━━━━━ SOURCE INFORMATION
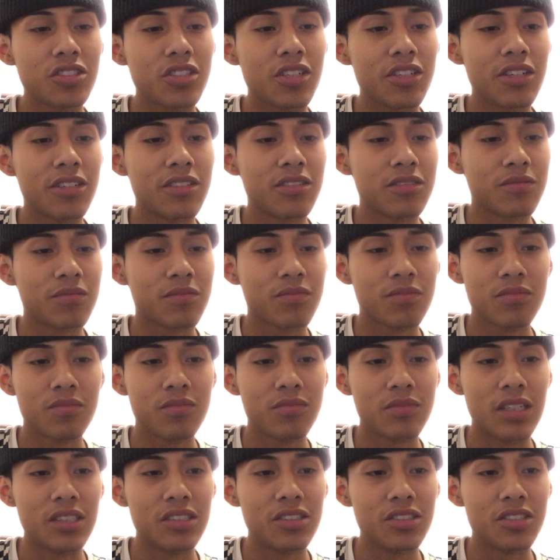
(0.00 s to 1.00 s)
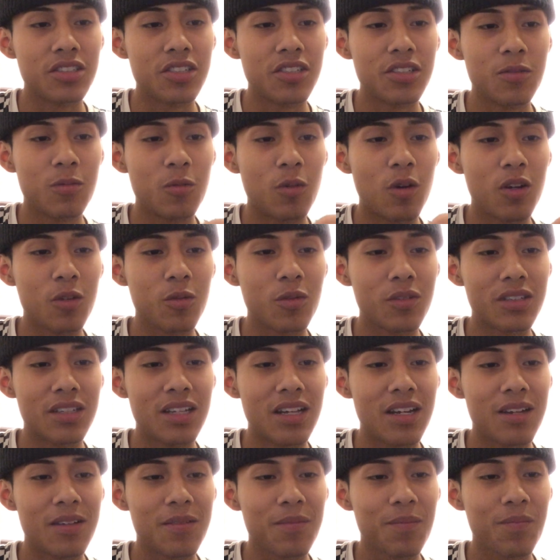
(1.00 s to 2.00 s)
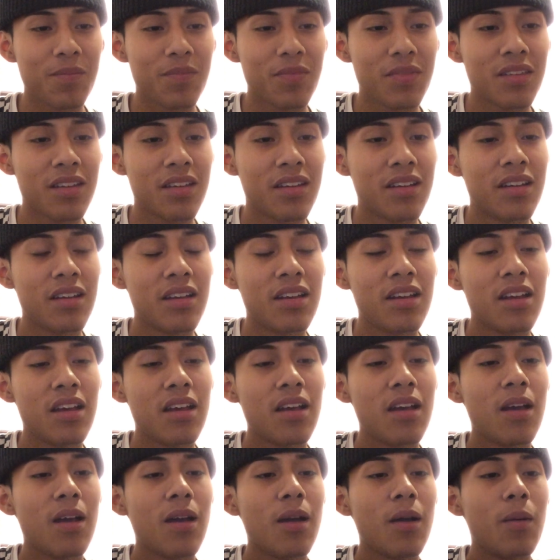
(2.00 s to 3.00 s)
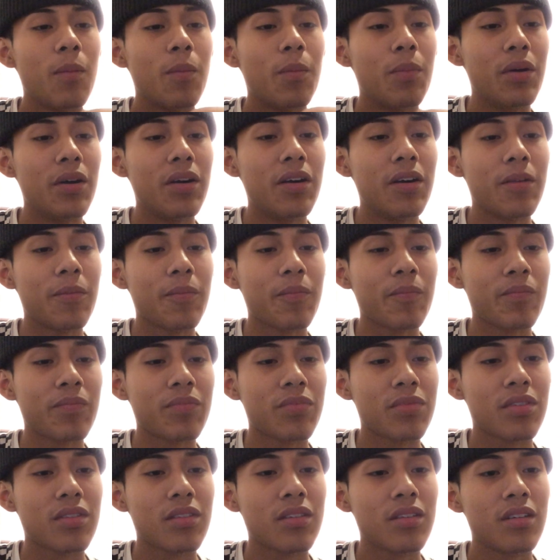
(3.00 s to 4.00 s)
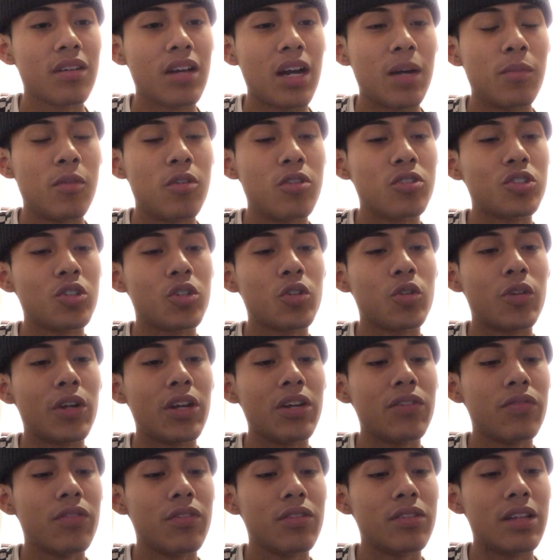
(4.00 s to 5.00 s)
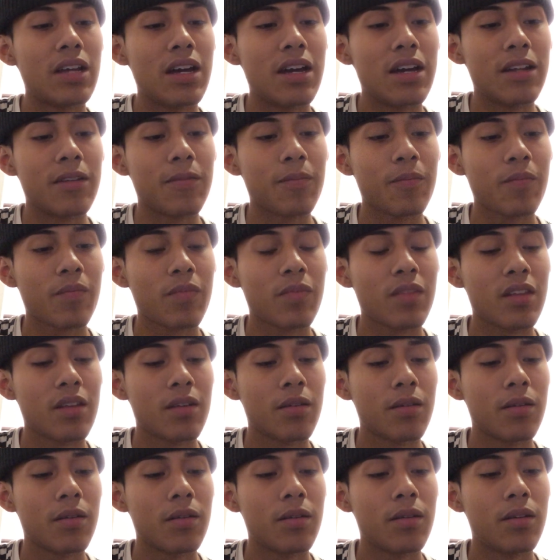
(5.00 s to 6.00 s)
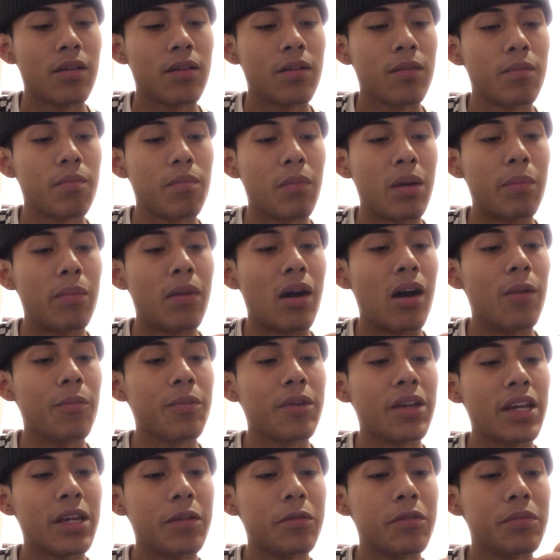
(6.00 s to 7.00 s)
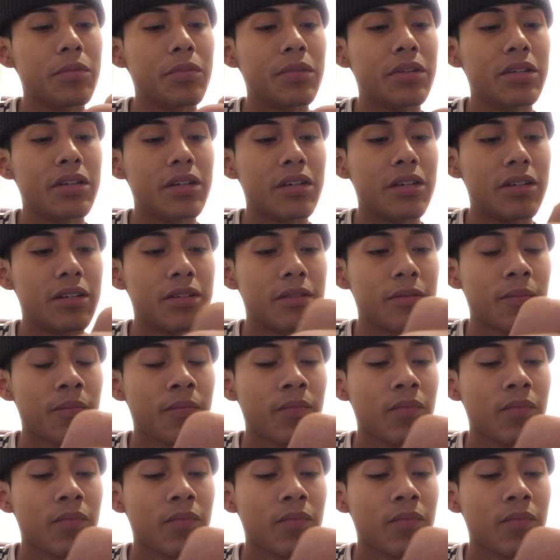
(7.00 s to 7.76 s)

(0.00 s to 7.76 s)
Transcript: couldn't walk with that. But I'm also grateful that my mom came with me, and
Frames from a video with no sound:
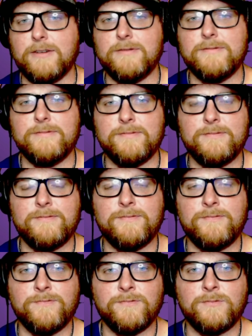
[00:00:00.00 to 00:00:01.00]

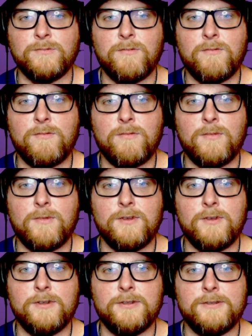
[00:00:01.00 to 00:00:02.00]

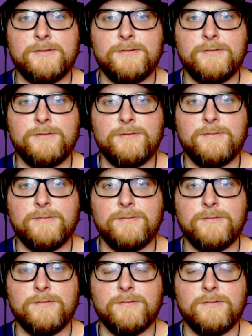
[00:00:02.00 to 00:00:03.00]

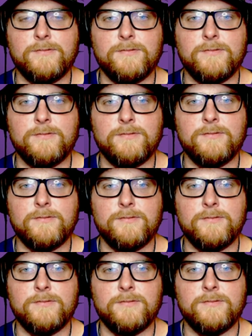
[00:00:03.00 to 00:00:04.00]

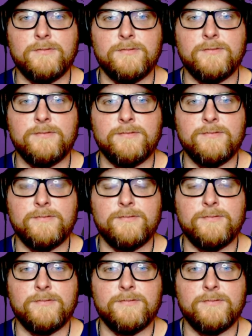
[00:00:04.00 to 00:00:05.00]

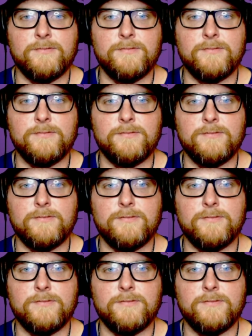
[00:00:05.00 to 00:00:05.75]
(not speaking)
━━━━━━━━━━
*REQUIRED ACTION*.
Your copy of the data should match it exactly, apart from the images, which are omitted.

*SOLUTION FOR THIS PROBLEM*.
(0.00 s to 1.00 s)
(1.00 s to 2.00 s)
(2.00 s to 3.00 s)
(3.00 s to 4.00 s)
(4.00 s to 5.00 s)
(5.00 s to 6.00 s)
(6.00 s to 7.00 s)
(7.00 s to 7.76 s)

(0.00 s to 7.76 s)
Transcript: couldn't walk with that. But I'm also grateful that my mom came with me, and
Frames from a video with no sound:
[00:00:00.00 to 00:00:01.00]

[00:00:01.00 to 00:00:02.00]

[00:00:02.00 to 00:00:03.00]

[00:00:03.00 to 00:00:04.00]

[00:00:04.00 to 00:00:05.00]

[00:00:05.00 to 00:00:05.75]
(not speaking)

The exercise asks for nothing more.